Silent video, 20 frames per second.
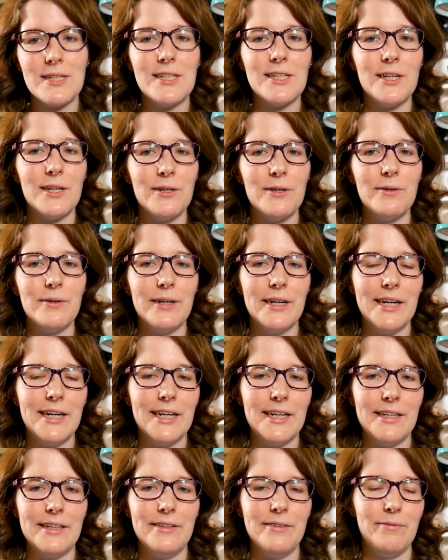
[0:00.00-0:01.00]
So
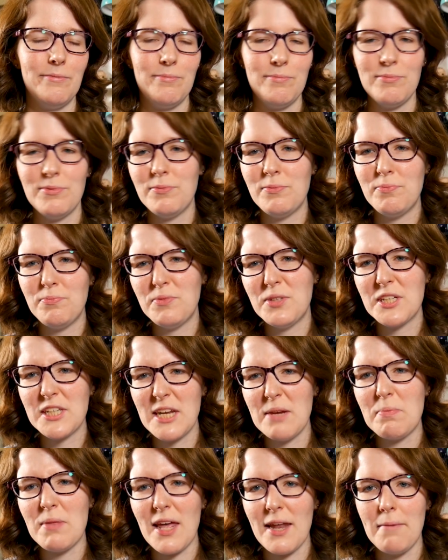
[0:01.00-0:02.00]
uh, just
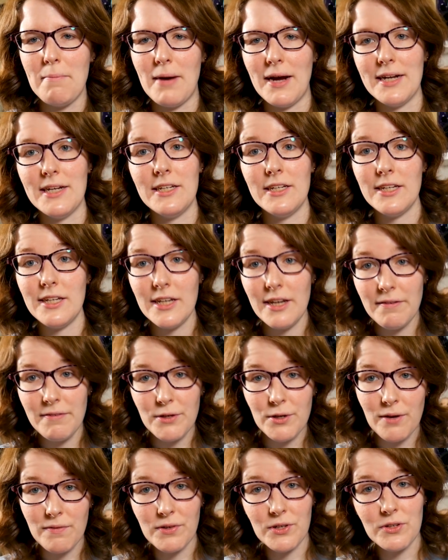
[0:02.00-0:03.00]
keep that in mind
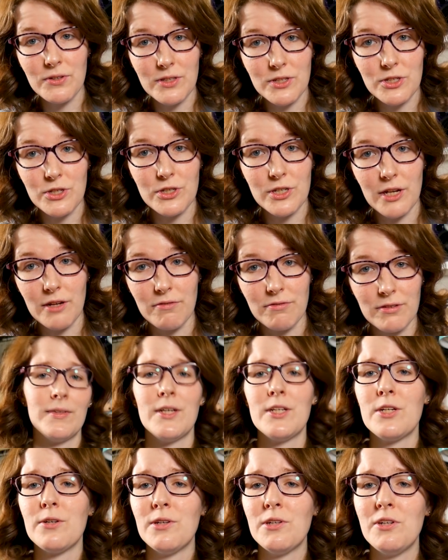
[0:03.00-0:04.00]
if you ever do this yourself.
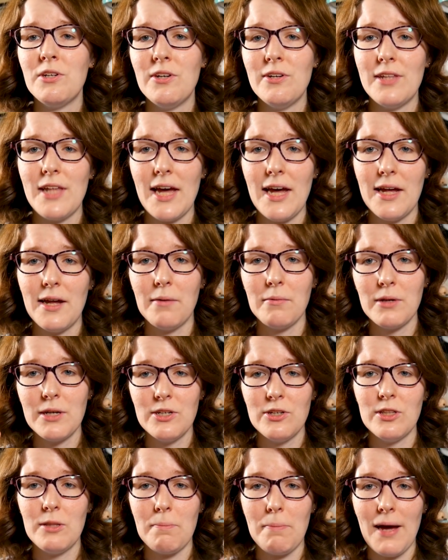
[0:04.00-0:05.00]
So once you do that, I'm
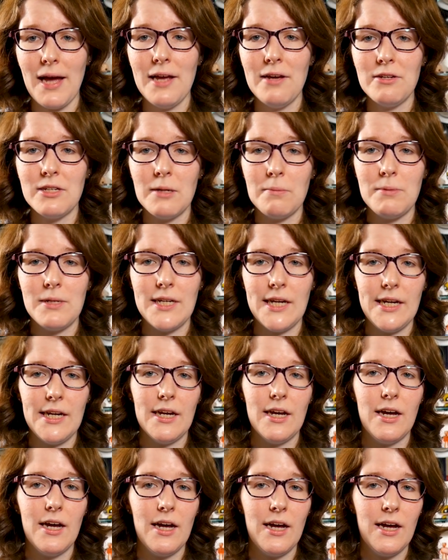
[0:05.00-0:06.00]
gonna do the BIOS
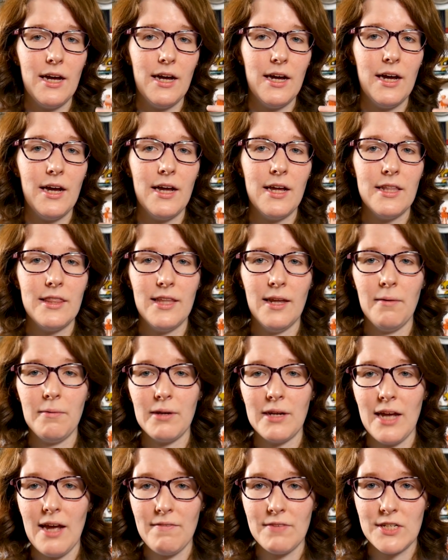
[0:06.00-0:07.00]
update. Uh, then
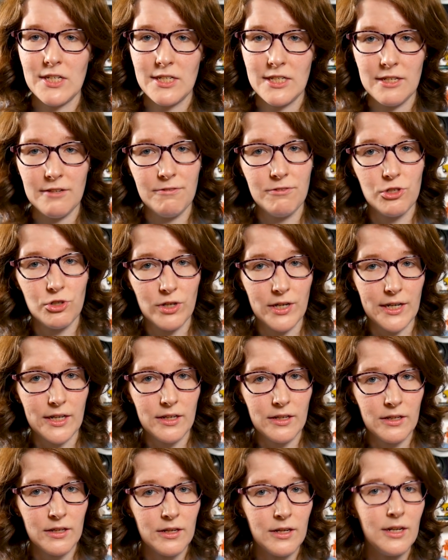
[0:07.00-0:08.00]
I'm gonna have a stiff
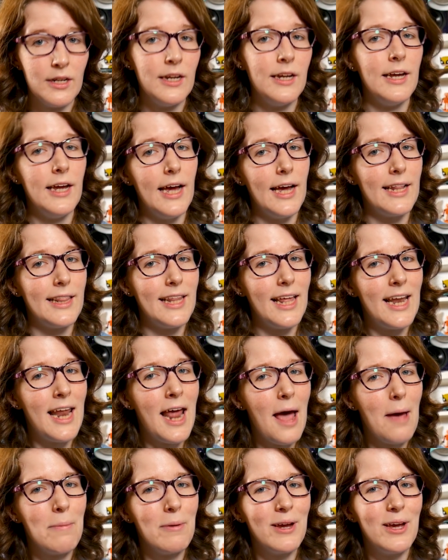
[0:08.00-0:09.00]
drink, and then
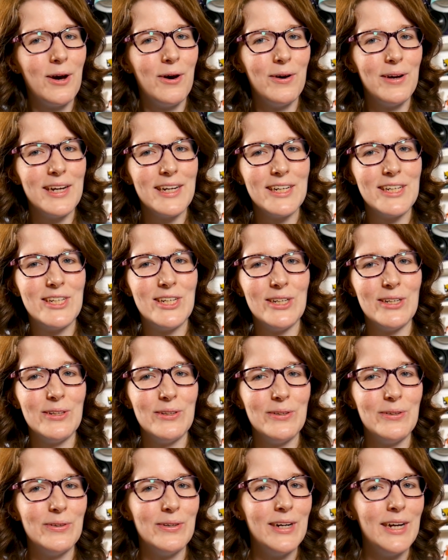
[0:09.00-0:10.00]
I'm going
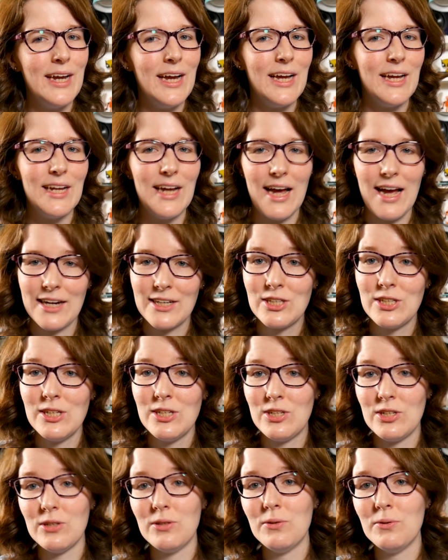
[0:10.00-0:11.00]
to
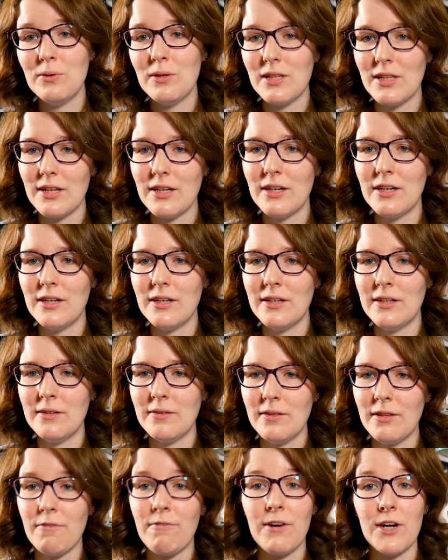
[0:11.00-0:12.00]
actually do
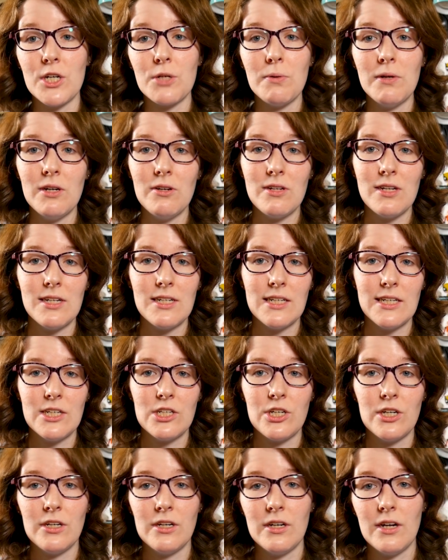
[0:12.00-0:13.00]
the the fresh Windows
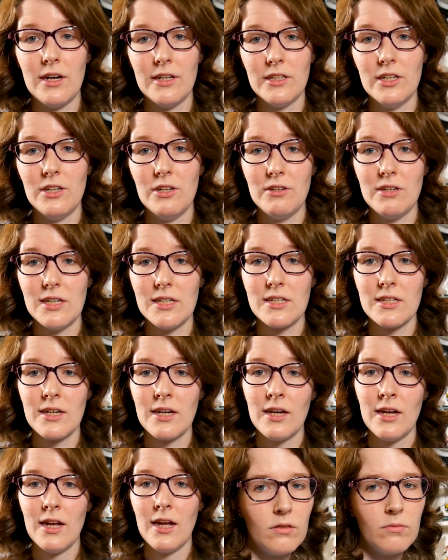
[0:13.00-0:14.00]
installation on the new disk.
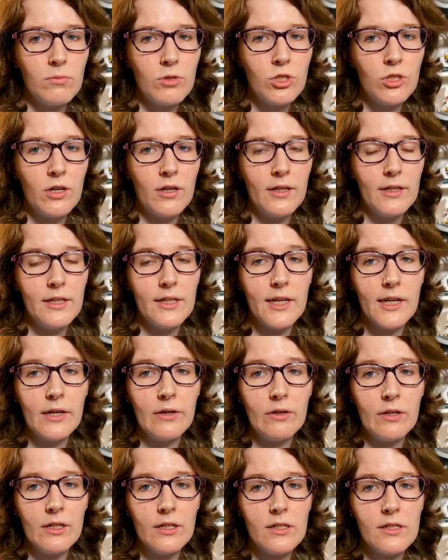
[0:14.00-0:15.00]
Shutting
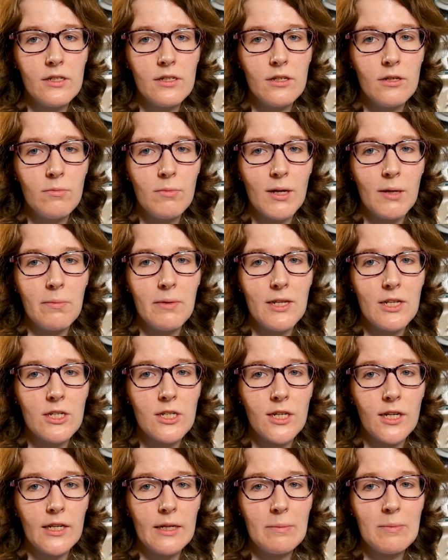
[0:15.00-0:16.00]
down, it's make me
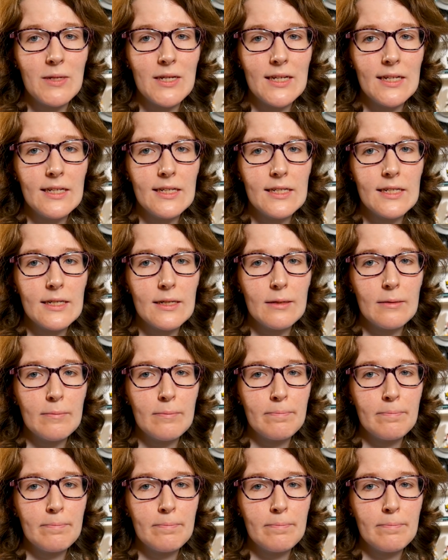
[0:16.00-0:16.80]
install updates.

-=-=-=-=-

=== Task requirements ===
Looking at the records above, extract only the lines from the one with "[0:10.00-0:11.00]" through the last line, exactly, with the pictures left out.

=== Answer to this task ===
[0:10.00-0:11.00]
to
[0:11.00-0:12.00]
actually do
[0:12.00-0:13.00]
the the fresh Windows
[0:13.00-0:14.00]
installation on the new disk.
[0:14.00-0:15.00]
Shutting
[0:15.00-0:16.00]
down, it's make me
[0:16.00-0:16.80]
install updates.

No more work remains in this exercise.